Escrito por Diogo Cabrita

“Este é o Portugal sem telemóvel, sem amparo de filhos, sem humanidade institucional. A ele também se fecha a porta com a desculpa da Covid, a ele também se nega apoio com a desculpa da organização para a pandemia. Lúcido e em sofrimento, quero interna-lo e não posso. Não posso porque há menos camas, há mais exigências de regras insensíveis, há menos apoios sociais de qualidade.”

A propósito do SNS, tenho a memória recente de um homem lúcido de 88 anos, incapacitado de gerir o seu corpo pela vicissitude da doença, apoiado pela mulher doente e amparado por uma reforma miserável. Têm ajuda de uma prestadora de cuidados, mulher infeliz e doente, uma instituição que tem dificuldade em contratar gente melhor, uma unidade hospitalar semifechada na proximidade. Ele vem consciente, orientado, colaborante, com as dores das chagas, o edema da insuficiência cardíaca, a miséria de não poder comprar a medicação e a higiene de quem conta as gotas de água e a força do esquentador.

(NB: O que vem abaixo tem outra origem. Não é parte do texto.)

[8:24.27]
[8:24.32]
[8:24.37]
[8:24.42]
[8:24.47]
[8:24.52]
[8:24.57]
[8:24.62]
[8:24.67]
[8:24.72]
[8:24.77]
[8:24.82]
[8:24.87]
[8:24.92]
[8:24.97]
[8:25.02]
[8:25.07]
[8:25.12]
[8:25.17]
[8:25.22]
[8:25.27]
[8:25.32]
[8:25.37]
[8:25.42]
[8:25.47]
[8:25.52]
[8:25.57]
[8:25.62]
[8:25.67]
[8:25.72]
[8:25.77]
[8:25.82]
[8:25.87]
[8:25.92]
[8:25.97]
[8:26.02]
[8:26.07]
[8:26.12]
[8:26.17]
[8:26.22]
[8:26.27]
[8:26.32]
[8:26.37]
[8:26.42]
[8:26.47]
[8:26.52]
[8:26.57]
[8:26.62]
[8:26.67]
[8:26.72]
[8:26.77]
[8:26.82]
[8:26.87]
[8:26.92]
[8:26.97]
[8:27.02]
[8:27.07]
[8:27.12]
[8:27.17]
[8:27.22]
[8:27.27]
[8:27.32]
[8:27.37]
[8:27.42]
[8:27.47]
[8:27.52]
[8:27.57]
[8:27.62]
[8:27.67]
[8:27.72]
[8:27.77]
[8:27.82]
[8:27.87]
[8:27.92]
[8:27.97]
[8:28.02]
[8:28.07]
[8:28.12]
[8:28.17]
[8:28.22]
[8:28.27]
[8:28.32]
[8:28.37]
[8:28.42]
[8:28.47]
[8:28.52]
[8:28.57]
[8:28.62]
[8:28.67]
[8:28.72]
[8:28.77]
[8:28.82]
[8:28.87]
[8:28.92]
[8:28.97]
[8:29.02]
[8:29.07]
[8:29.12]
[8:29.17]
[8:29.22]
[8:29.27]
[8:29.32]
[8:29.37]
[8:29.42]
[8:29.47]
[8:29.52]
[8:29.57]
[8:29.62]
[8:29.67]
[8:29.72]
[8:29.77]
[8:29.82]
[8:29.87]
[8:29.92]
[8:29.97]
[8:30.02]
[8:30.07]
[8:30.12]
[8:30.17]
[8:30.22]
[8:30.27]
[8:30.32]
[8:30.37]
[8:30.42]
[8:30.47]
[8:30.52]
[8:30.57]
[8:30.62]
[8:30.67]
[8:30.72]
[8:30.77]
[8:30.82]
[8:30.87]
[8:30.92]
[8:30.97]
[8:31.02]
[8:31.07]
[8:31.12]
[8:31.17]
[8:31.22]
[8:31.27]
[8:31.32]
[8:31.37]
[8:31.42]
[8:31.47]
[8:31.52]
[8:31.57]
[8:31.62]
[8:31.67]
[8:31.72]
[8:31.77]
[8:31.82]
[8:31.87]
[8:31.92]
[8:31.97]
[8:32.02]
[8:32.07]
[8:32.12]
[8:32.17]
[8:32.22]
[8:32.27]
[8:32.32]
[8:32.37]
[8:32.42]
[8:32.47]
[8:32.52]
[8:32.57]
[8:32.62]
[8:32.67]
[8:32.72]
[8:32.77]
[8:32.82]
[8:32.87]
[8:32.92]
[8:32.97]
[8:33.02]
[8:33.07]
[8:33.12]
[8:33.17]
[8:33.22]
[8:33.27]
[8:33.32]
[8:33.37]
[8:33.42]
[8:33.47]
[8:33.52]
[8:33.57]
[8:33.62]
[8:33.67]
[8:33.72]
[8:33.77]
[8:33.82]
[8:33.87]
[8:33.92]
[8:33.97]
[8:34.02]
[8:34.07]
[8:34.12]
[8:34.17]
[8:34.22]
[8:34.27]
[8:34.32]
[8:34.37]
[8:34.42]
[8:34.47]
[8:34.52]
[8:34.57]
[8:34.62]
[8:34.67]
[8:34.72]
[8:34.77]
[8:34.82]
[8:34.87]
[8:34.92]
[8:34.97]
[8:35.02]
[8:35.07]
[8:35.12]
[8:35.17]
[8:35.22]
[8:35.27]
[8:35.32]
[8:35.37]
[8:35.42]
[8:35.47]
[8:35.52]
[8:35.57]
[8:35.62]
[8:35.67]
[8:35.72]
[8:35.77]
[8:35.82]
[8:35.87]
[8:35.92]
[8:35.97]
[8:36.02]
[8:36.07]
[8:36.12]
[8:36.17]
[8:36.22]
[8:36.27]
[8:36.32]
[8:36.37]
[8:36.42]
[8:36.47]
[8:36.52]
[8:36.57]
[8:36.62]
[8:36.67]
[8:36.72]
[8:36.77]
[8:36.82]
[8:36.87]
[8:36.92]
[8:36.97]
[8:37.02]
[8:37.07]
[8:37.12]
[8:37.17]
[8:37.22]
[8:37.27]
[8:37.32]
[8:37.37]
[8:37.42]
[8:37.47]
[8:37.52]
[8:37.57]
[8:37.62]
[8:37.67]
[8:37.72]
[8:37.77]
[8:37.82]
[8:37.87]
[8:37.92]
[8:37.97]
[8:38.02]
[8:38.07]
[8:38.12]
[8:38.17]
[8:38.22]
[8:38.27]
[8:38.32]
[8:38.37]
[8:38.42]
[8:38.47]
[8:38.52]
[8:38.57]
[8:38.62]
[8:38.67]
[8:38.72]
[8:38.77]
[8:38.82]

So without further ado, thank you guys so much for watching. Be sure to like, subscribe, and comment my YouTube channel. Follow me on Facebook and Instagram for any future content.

Este é o Portugal sem telemóvel, sem amparo de filhos, sem humanidade institucional. A ele também se fecha a porta com a desculpa da Covid, a ele também se nega apoio com a desculpa da organização para a pandemia. Lúcido e em sofrimento, quero interna-lo e não posso. Não posso porque há menos camas, há mais exigências de regras insensíveis, há menos apoios sociais de qualidade. Hoje há inúmeros administradores de serviços de saúde pagos principescamente onde os salários dos funcionários de limpeza e de apoio são ridículos e insuficientes. Ele está vacinado três vezes para o sars cov-2, mas a tuberculose foi esquecida, o tétano ninguém perguntou há mais de 20 anos.
Para espanto dele próprio já teve Covid apesar das vacinas. Não tento explicar. Há edema dos membros inferiores e do escroto e de parte do abdómen. O coração precisa de apoio musculado para se livrar da retenção líquida. Há feridas nauseabundas nas pernas e nas coxas – a urina mal limpa queima-lhe a pele. Não caminha porque ninguém o levanta, ninguém o ajuda a sair da cama. A lucidez neste homem é uma maledicência. Antes a morte que tal sorte! Pedi apoio institucional, um apoio que tem de ser transversal – à esposa doente, ao homem doente, à miséria das suas reformas, dirigida à dignidade, dirigida à recuperação intelectual, física e psíquica. Mas sabem que vos digo? – Não há! Tudo o que depende do empenhamento, da dedicação, do vestir da camisola, está esmorecido e queimado pela depressão e a revolta.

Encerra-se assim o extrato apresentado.